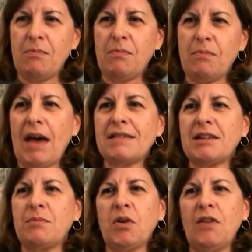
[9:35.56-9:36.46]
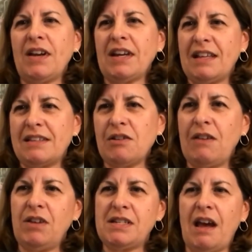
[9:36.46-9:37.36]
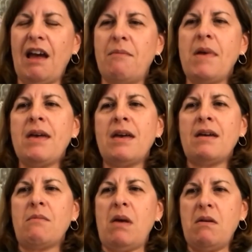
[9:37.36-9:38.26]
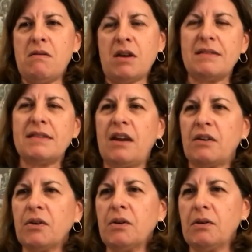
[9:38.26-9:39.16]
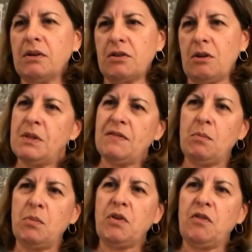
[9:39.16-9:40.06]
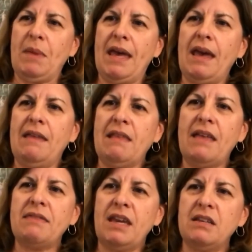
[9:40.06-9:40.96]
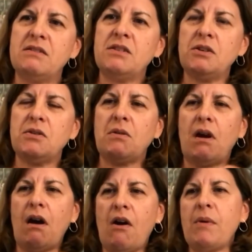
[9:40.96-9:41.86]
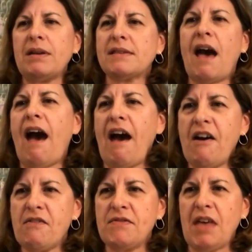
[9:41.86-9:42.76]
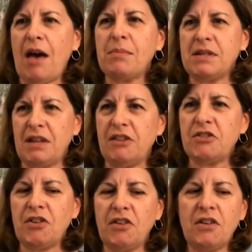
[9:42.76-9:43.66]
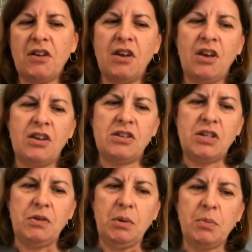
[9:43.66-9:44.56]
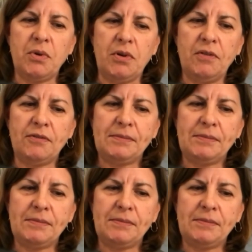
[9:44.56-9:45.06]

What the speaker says: best and perfect answer every time, maybe you can set a goal in terms of improvement, and that they do always have that potential to improve.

========================

REQUIRED WORK: Could you set down verbatim the lines from the beginning of the entries above through the line containing "[9:44.56-9:45.06]", both included, leaving out the pictures?

OUTPUT BELOW:
[9:35.56-9:36.46]
[9:36.46-9:37.36]
[9:37.36-9:38.26]
[9:38.26-9:39.16]
[9:39.16-9:40.06]
[9:40.06-9:40.96]
[9:40.96-9:41.86]
[9:41.86-9:42.76]
[9:42.76-9:43.66]
[9:43.66-9:44.56]
[9:44.56-9:45.06]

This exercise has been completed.